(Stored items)
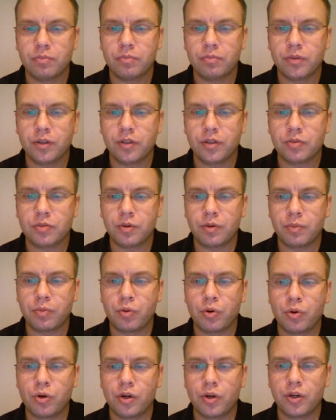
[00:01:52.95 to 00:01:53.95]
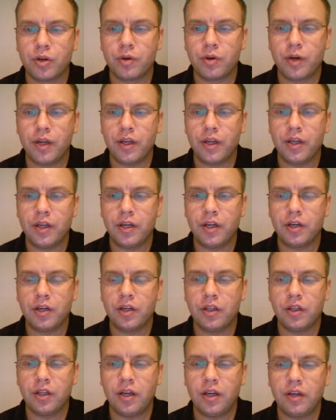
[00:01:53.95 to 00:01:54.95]
gets reported right here
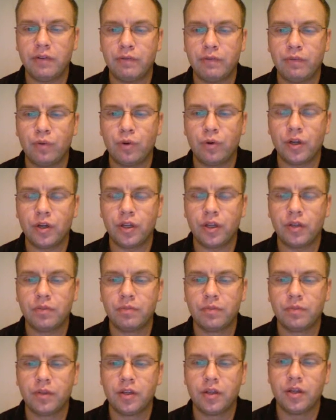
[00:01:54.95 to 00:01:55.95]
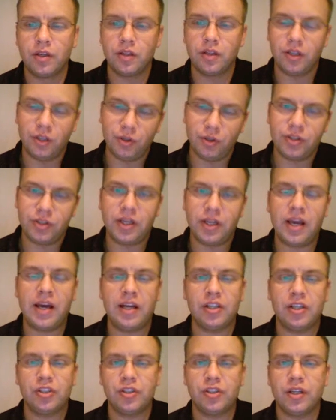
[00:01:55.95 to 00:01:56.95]
on line 40. Then you
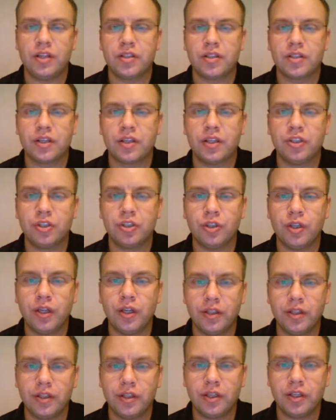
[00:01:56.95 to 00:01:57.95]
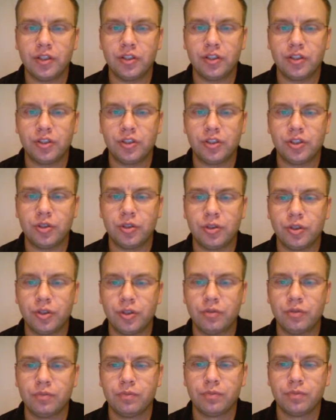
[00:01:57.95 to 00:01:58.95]
attach that Schedule A that I just showed
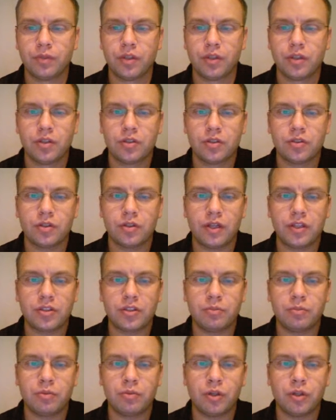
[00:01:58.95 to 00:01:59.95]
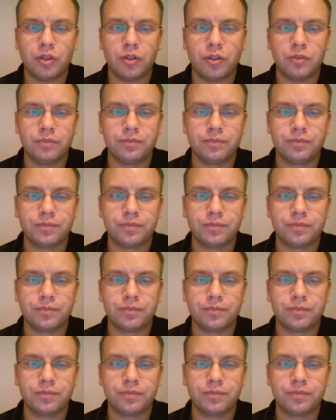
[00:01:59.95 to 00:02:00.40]
you. So that's important.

◆ Task to complete ◆
Please copy the data shown above precisely, leaving the images out.

◆ Task solution ◆
[00:01:52.95 to 00:01:53.95]
[00:01:53.95 to 00:01:54.95]
gets reported right here
[00:01:54.95 to 00:01:55.95]
[00:01:55.95 to 00:01:56.95]
on line 40. Then you
[00:01:56.95 to 00:01:57.95]
[00:01:57.95 to 00:01:58.95]
attach that Schedule A that I just showed
[00:01:58.95 to 00:01:59.95]
[00:01:59.95 to 00:02:00.40]
you. So that's important.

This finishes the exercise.